This week marks the anniversaries of two landmark Supreme Court cases dealing with segregation. The first, Plessy v. Ferguson, upheld the constitutionality of segregation under the “separate but equal” doctrine. The other high court ruling, nearly six decades later, found that “separate educational facilities are inherently unequal.”
An 1892 incident triggered the Plessy lawsuit. The Citizens Committee, a group of minorities in Louisiana, chose Homer Plessy to challenge a state law requiring segregation on trains. After Plessy was arrested for boarding a whites-only train car and found guilty of breaking the law, the Citizens Committee appealed his conviction. Their case, Plessy v. Ferguson (Ferguson refers to Judge John Howard Ferguson, who presided over the case in Louisiana) ended up at the Supreme Court.
On May 18, 1896, in a 7-1 decision against Plessy, the Supreme Court ruled that segregation is constitutional as long as the accommodations are “separate but equal.” In practice, accommodations in the Jim Crow system of legalized segregation were separate but not equal, and black citizens were forced to use inferior facilities throughout the South.
In the early 1950s, after two Supreme Court rulings against segregation in public universities, the NAACP Legal Defense Fund began looking for the ideal case to fight segregation in public schools more broadly. It chose a group of elementary school students and their parents in Topeka, Kan., and sued the school board. The Supreme Court agreed to hear the case, Brown v. Board of Education, along with four others challenging school segregation elsewhere in the nation. (One of the other cases, Davis v. Board of Education of Prince Edward County, started with a student-led strike at R. R. Monton High School in Farmville, Va.)

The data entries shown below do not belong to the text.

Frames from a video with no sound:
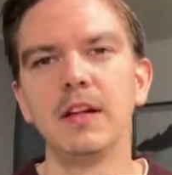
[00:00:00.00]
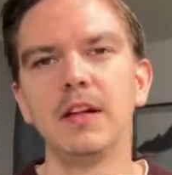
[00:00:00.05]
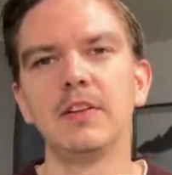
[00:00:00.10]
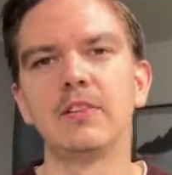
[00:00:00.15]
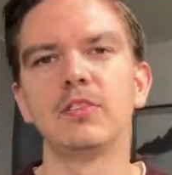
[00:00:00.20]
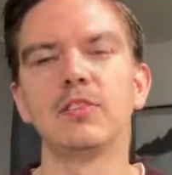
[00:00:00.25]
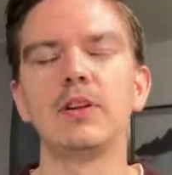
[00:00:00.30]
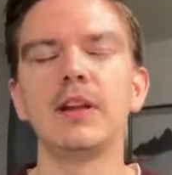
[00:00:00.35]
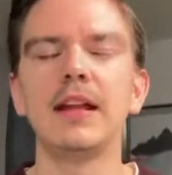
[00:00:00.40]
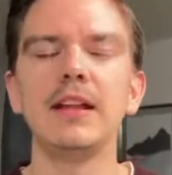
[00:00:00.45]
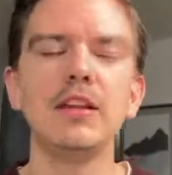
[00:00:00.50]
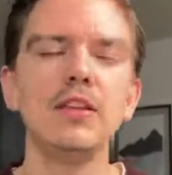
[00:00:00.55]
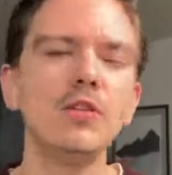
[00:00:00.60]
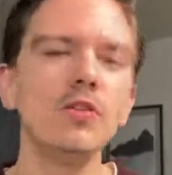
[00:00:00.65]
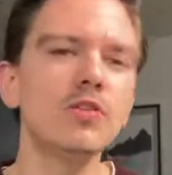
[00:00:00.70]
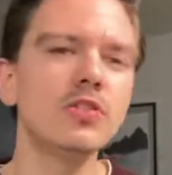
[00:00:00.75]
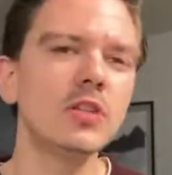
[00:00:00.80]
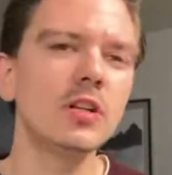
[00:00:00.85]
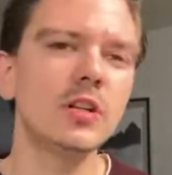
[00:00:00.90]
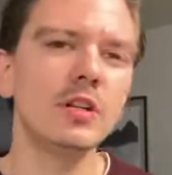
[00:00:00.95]
So then
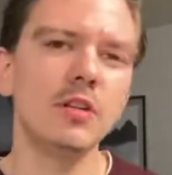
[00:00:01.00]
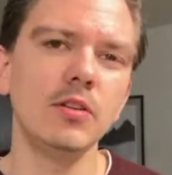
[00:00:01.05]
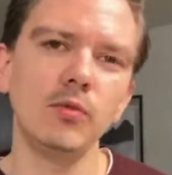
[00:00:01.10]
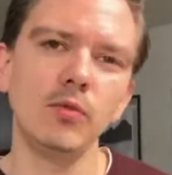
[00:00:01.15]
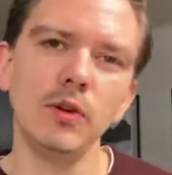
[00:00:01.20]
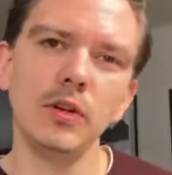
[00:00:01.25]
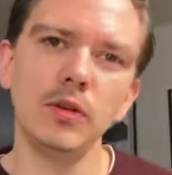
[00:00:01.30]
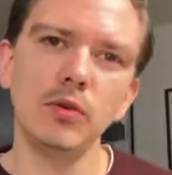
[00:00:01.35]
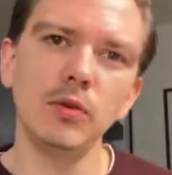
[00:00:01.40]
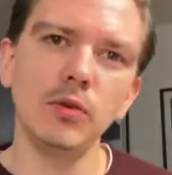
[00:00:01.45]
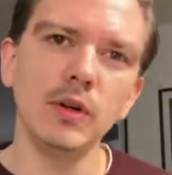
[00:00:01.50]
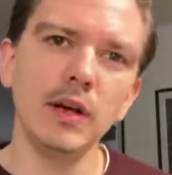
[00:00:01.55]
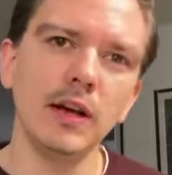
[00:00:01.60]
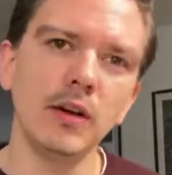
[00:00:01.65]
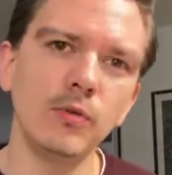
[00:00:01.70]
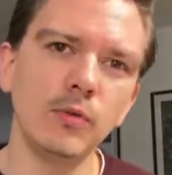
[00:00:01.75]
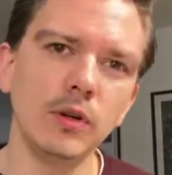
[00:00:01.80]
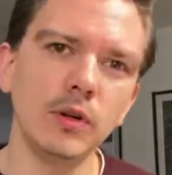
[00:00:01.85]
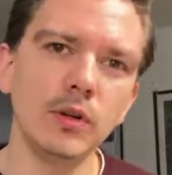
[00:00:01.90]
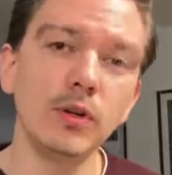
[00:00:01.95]
usually
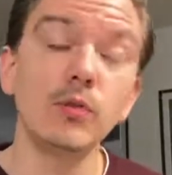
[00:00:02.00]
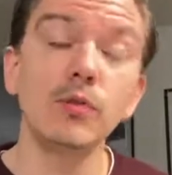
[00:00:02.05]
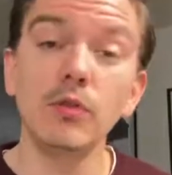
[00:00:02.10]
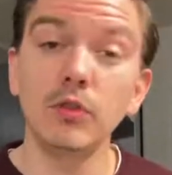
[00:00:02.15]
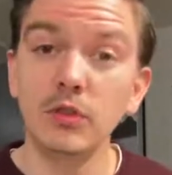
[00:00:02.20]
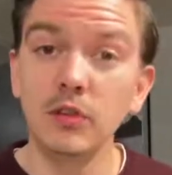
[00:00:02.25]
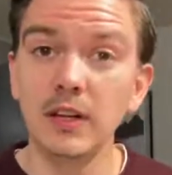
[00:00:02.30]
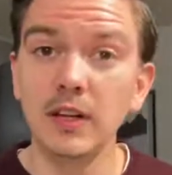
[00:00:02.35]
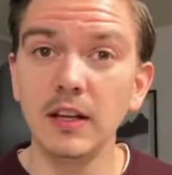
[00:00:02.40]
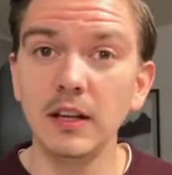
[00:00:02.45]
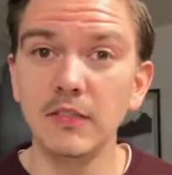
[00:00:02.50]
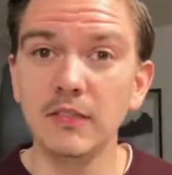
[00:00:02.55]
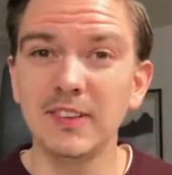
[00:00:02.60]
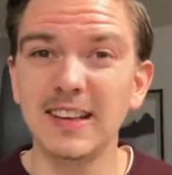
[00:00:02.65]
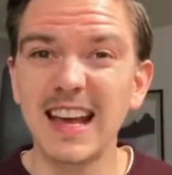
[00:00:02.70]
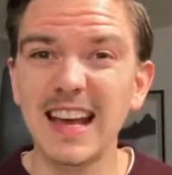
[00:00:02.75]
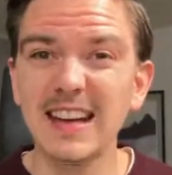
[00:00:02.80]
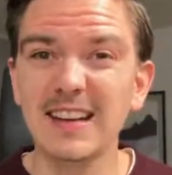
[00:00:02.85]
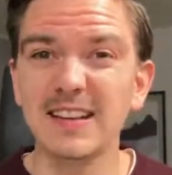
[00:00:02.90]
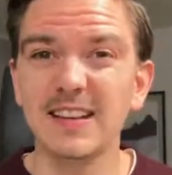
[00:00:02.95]
you receive
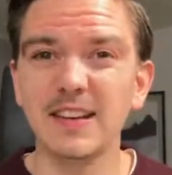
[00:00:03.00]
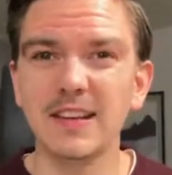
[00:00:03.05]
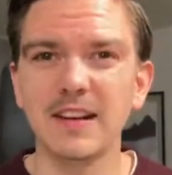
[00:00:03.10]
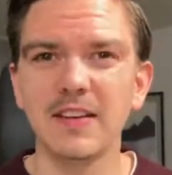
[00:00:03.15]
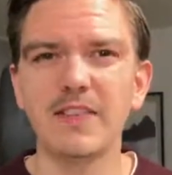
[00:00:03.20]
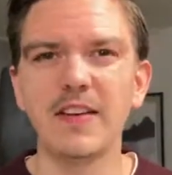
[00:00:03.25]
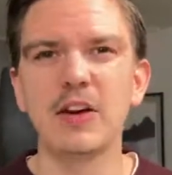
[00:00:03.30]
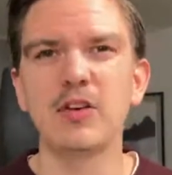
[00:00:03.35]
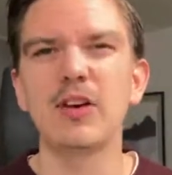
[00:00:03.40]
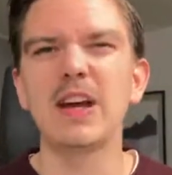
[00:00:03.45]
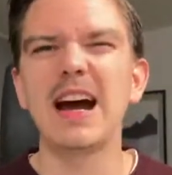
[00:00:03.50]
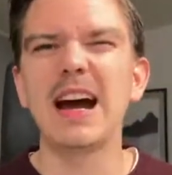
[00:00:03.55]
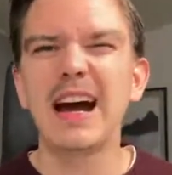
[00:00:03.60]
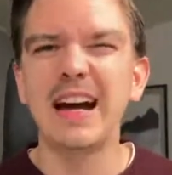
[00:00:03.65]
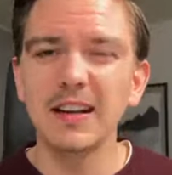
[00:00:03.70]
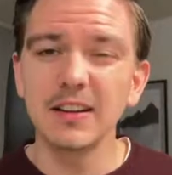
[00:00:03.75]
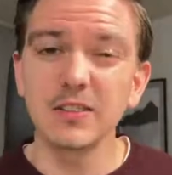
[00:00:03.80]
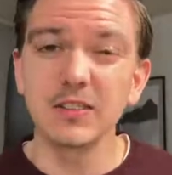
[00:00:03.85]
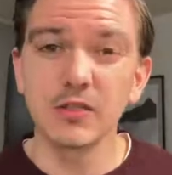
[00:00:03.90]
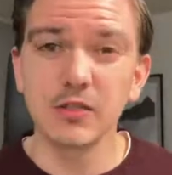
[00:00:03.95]
data in a very
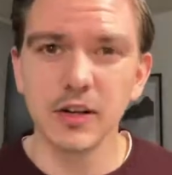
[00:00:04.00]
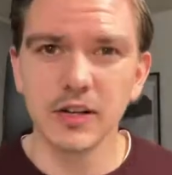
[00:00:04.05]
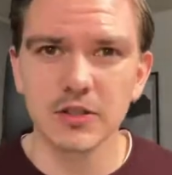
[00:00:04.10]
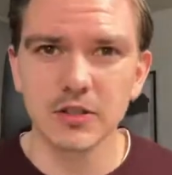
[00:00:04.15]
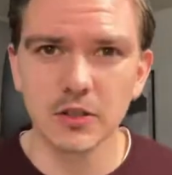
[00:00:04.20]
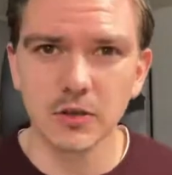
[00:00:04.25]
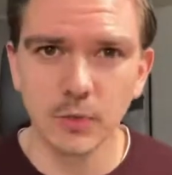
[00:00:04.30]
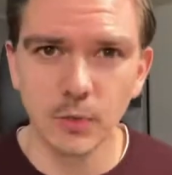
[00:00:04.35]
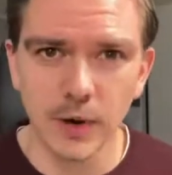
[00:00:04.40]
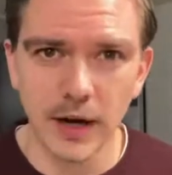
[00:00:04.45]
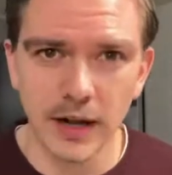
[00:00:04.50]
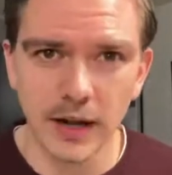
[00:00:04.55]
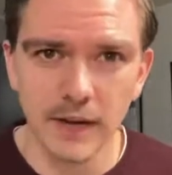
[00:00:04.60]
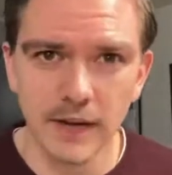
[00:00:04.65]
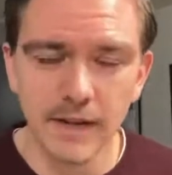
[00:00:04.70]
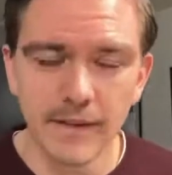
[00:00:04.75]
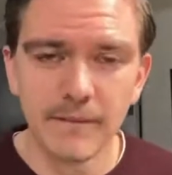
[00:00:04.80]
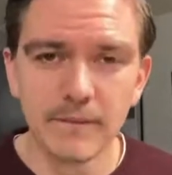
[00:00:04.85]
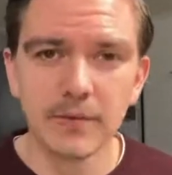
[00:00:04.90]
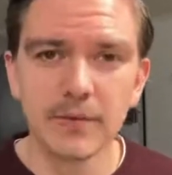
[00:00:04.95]
unstructured way.
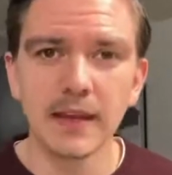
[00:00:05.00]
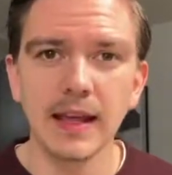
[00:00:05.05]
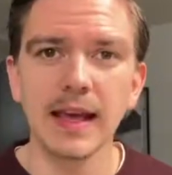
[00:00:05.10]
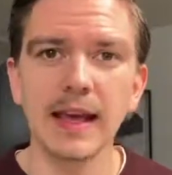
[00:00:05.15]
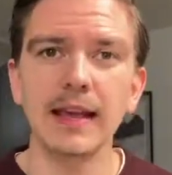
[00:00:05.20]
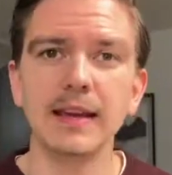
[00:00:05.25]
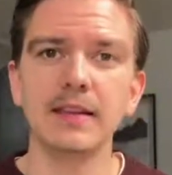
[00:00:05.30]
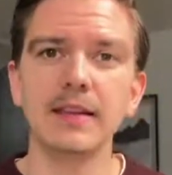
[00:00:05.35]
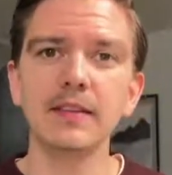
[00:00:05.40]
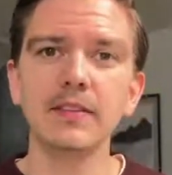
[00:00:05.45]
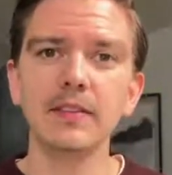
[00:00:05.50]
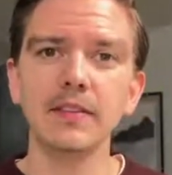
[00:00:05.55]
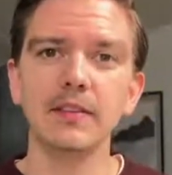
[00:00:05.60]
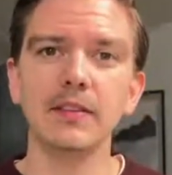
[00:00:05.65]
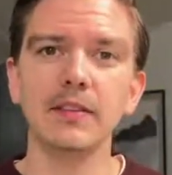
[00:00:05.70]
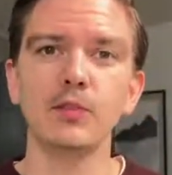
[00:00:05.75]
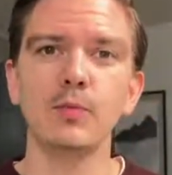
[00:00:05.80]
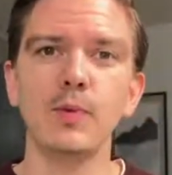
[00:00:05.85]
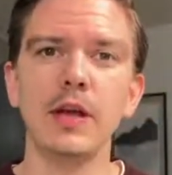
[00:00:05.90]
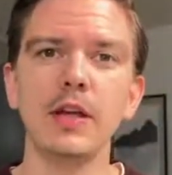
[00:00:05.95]
And this
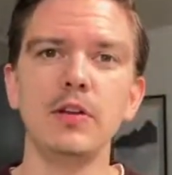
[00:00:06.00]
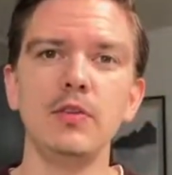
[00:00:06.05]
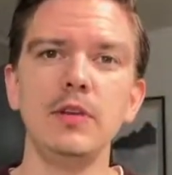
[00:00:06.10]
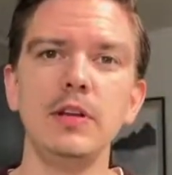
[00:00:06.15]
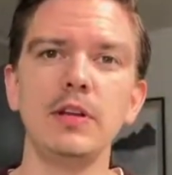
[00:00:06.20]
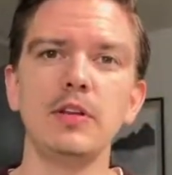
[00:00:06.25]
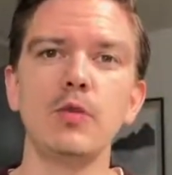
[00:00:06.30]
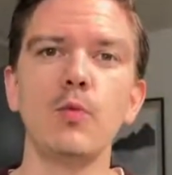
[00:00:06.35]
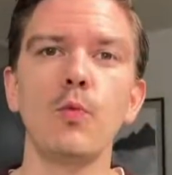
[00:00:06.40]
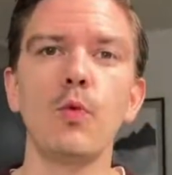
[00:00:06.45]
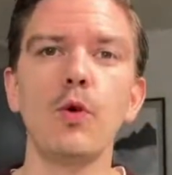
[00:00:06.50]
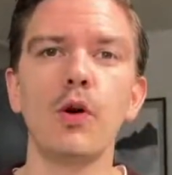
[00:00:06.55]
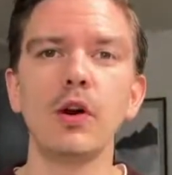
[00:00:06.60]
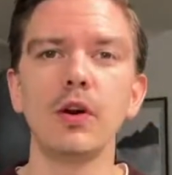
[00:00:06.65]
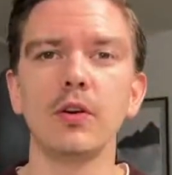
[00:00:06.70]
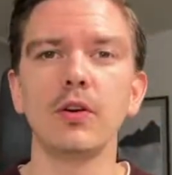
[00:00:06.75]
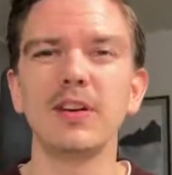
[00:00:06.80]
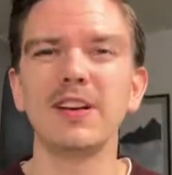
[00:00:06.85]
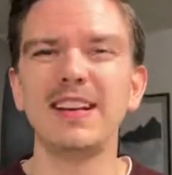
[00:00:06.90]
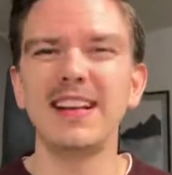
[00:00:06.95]
is where you need to work
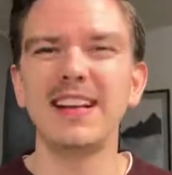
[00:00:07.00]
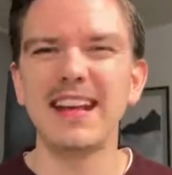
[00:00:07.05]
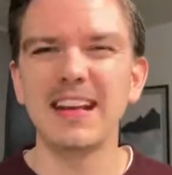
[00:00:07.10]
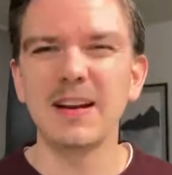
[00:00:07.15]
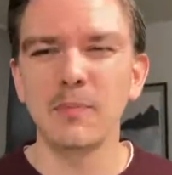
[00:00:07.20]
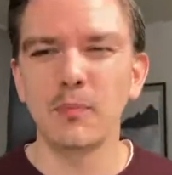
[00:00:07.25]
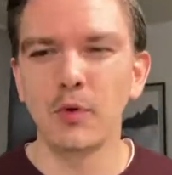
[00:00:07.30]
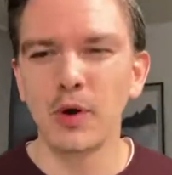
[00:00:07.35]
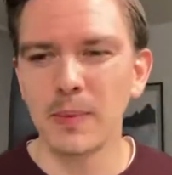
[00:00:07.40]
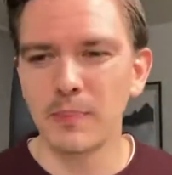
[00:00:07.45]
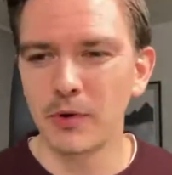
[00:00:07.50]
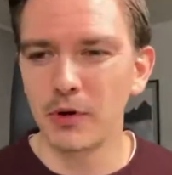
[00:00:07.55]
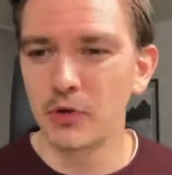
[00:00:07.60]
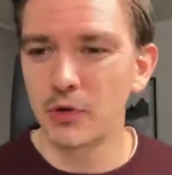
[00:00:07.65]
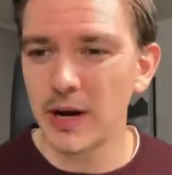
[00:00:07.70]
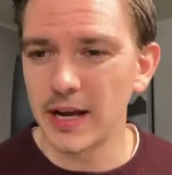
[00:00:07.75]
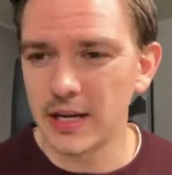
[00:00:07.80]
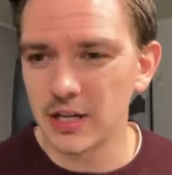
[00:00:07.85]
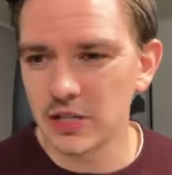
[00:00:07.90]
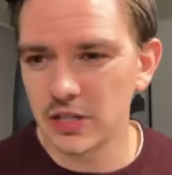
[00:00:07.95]
on data
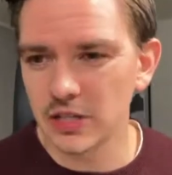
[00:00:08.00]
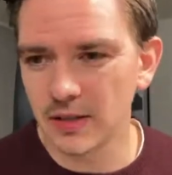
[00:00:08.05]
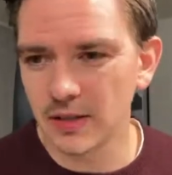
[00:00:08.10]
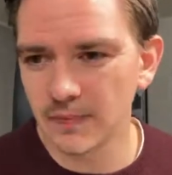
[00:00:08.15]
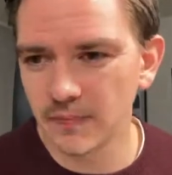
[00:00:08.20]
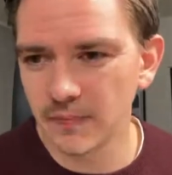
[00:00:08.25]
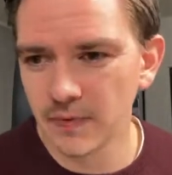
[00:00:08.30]
preparation.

The NAACP lawyers argued that no matter the quality of the separate facilities, segregated education made black students feel inferior and violated the 14th Amendment. The Topeka School Board argued that segregated education prepared students for the realities of segregated adult life. They cited examples of successful black individuals as proof that segregation didn’t necessarily deprive black students of the ability to succeed as adults.
After first failing to reach a decision and ordering both sides to prepare more information on the relationship between the 14th Amendment and education, the Supreme Court rehears the case. A unanimous decision issued on May 17, 1954, found that the role of education in the United States had changed greatly since the 19th century.
“Today,” Chief Justice Earl Warren wrote, “education is perhaps the most important function of the state and local governments. … It is the very foundation of good citizenship. … [It] is a right which must be made available to all on equal terms.” In contrast to Plessy v. Ferguson’s “separate but equal” language, this decision asserts that “separate education facilities are inherently unequal.”
The press reaction in the North was largely positive, calling it a “healing” ruling. In the South, editorials predicted social turmoil and noted that the court gave no timeline for the change to take place.
It would take nearly 20 years for American public schools to fully desegregate, but this ruling not only began the school integration process but jump-started the civil rights movement in general.